Надо иметь в виду, что мог думать и чувствовать Троцкий в 1936 г. И надо помнить, какую роль играл Горький в эти годы в сталинской иконографии. Суждение Троцкого на этом фоне приобретает особое значение. Горький после революции 1905 г., был захвачен «богостроительством», стремился соединить религию и социализм, но никогда не изменял делу пролетариата, лишь на время прервавшего свою борьбу после жестокого поражения. Свидетельством тому отношения Горького с Лениным, в которых находилось место и для взаимного непонимания и для прочного взаимного уважения, и для жестоких размолвок и для неожиданных примирений.
По словам М. Горького, он не раз указывал В.И. Ленину, что, «истребляя русскую интеллигенцию, он лишает русский народ мозга. И, несмотря на то, что я люблю этого человека, а он меня, кажется, тоже любил, моментами наши столкновения будили взаимную ненависть» [569].
Главное, что для Горького в ленинской теории оставалось неприемлемым, это своего рода отречение от разума.
Л.Д. Троцкий в связи с этим пишет: «Глубже всего в этом необыкновенном самоучке сидело преклонение перед культурой: первое, запоздалое приобщение к ней как бы обожгло его на всю жизнь» [570].
Культ культуры порождает у Горького, среди прочего, неприязнь и неприятие по отношению к бескрайнему миру русского крестьянства. Октябрьская революция передвинула его в ряды оппозиции. Дело было не только в преследованиях, которым подвергалась интеллигенция, не только в угрозе, нависшей над русской культурой; главное, что в стране, где пролетариат еще окончательно не сформировался, создаются предпосылки для триумфального наступления деревни на город, для торжества крестьянства с его животным невежеством. Что может противопоставить этой лавине интеллигенция во главе нескольких тысяч рабочих, ею же воспитанных?
С советской властью Горький примирился лишь после того, как прекратился «беспорядок» и началось экономическое и культурное восхождение. Он горячо оценил гигантское движение народных масс к просвещению и в благодарность за это задним числом благословил Октябрьский переворот» [571].
На самом деле пессимизм первых послереволюционных лет смягчился уже раньше, после смерти Ленина. Уже в 1922 г. Горький писал: «эта революция стальным плугом взбороздила всю массу народа так глубоко, что крестьянство уже едва ли может возвратиться к старым, разбитым формам жизни; как евреи, выведенные Моисеем из рабства Египетского, вымрут полудикие, глупые, тяжёлые люди русских сел и деревень – все те, почти страшные люди, о которых говорилось выше, и место их займёт новое племя – грамотных, разумных, бодрых людей» [572].

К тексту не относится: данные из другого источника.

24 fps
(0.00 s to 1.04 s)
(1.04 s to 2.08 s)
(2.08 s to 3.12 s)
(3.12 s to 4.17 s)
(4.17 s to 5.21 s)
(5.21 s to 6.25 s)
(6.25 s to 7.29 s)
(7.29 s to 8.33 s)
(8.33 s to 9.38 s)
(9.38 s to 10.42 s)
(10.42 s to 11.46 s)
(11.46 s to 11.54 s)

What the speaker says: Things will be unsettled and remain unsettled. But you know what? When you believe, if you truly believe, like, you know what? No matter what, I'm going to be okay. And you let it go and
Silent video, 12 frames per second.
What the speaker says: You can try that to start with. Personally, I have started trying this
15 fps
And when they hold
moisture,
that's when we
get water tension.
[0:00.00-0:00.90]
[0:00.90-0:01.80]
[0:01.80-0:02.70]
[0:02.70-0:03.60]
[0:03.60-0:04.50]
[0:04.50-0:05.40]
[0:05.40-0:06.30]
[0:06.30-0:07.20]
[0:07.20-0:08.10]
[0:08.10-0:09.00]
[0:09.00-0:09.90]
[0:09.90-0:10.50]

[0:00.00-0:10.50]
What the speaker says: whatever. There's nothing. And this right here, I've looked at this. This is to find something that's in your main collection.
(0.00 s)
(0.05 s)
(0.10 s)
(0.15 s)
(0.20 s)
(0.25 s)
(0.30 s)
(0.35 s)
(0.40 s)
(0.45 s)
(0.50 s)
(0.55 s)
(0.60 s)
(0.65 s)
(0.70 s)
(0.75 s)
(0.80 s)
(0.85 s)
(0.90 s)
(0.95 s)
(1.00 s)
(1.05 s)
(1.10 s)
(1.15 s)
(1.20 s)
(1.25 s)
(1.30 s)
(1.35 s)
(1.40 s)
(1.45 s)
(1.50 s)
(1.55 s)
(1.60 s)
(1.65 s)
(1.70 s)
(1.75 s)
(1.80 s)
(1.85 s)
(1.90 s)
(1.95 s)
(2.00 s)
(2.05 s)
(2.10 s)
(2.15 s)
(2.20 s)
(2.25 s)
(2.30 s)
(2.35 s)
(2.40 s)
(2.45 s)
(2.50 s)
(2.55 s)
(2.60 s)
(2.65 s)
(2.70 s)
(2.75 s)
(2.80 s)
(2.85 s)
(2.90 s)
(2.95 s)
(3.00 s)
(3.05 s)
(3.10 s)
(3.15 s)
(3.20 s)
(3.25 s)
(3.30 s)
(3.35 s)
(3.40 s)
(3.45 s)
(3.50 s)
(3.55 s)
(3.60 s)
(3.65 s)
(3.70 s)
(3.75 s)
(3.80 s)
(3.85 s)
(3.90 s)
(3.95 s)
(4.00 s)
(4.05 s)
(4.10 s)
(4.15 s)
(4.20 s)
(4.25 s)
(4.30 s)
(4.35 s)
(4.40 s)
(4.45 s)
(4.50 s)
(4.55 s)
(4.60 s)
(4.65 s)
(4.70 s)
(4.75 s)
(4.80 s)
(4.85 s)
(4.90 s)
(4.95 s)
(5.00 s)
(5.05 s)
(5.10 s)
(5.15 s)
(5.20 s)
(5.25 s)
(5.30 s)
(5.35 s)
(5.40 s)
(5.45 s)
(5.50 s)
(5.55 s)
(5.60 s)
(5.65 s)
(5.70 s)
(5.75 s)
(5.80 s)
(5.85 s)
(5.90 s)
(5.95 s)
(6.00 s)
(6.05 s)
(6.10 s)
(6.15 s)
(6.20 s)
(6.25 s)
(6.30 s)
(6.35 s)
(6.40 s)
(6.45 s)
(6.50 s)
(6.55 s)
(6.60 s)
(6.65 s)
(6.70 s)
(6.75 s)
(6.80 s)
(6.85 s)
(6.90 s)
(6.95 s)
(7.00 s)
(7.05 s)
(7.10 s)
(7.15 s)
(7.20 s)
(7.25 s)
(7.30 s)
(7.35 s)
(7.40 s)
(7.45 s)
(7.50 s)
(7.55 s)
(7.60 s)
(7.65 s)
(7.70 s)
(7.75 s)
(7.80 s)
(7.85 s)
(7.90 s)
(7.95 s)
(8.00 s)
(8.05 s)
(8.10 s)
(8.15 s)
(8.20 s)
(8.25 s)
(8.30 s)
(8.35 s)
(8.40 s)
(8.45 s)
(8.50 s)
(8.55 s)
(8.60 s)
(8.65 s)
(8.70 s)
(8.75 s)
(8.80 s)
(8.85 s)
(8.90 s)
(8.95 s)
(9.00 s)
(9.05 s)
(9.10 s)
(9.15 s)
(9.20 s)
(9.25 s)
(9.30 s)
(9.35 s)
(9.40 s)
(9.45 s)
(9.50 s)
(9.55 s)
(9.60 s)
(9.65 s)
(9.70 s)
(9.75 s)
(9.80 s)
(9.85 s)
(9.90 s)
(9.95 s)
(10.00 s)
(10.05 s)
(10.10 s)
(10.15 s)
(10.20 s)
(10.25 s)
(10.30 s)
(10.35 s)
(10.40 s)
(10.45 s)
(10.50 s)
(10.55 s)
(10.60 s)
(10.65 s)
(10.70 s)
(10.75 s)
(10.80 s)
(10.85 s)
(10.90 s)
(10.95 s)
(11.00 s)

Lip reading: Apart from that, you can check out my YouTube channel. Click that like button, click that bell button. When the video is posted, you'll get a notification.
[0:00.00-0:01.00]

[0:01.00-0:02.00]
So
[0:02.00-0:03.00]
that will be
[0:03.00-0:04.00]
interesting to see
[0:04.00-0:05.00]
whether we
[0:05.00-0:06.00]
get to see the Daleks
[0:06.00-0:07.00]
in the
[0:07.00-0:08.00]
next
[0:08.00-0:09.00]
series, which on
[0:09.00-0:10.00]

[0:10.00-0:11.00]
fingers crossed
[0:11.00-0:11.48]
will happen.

Несмотря на эту уверенность, Горький не был готов к окончательному возвращению на родину. Среди многочисленных причин, подтолкнувших его к этому решению, была одна сугубо политическая, о которой часто забывают. В начале тридцатых годов, в раскулаченной «умиротворенной» России крестьяне и их неприязнь к городу уже не представляли той угрозы, которой опасался Горький в 1917 г. Их приобщение к культуре оказалось иным, менее спонтанным, чем это казалось Ленину и, может быть, самому Горькому. Неоспорим тот факт, что никакого неодобрения или сожаления по поводу цены, заплаченной за «окультуривание» русского крестьянина, гибель миллионов сосланных на север «кулаков», разорение хозяйства М. Горький не выражает официально. Факт для многих неудобный. Многие охотно бы закрыли глаза на то обстоятельство, что Горький и Сталин оказались политическими единомышленниками в таком малопривлекательном вопросе. Но здесь необходимо делать различие: Горький, благосклонно смотря на коллективизацию земли и орудий труда, в разрез со сложившимся у многих представлениями был против насильственной коллективизации. Он был убежден в том, что коллективизация имела бы прекрасные результаты, если бы происходила при согласии ее участников. Это очень важный момент в биографии писателя, доказывающий в том числе, насколько мало знал Горький о ситуации в русской деревне, предполагая, что крестьяне могут согласиться на коллективицзацию и добровольно примкнуть к ней.
Эти соображения не говорят о том, что писатель перестал относится к крестьянству с крайним недоверием и считать его наиболее опасным классом для революции. Но и здесь, надо это признать, он остался верен себе. А дело культуры, «окультуривания» народных масс может порой, следуя строгой, хотя и жестокой исторической логике, смыкаться с интересами самого безоговорочного абсолютизма.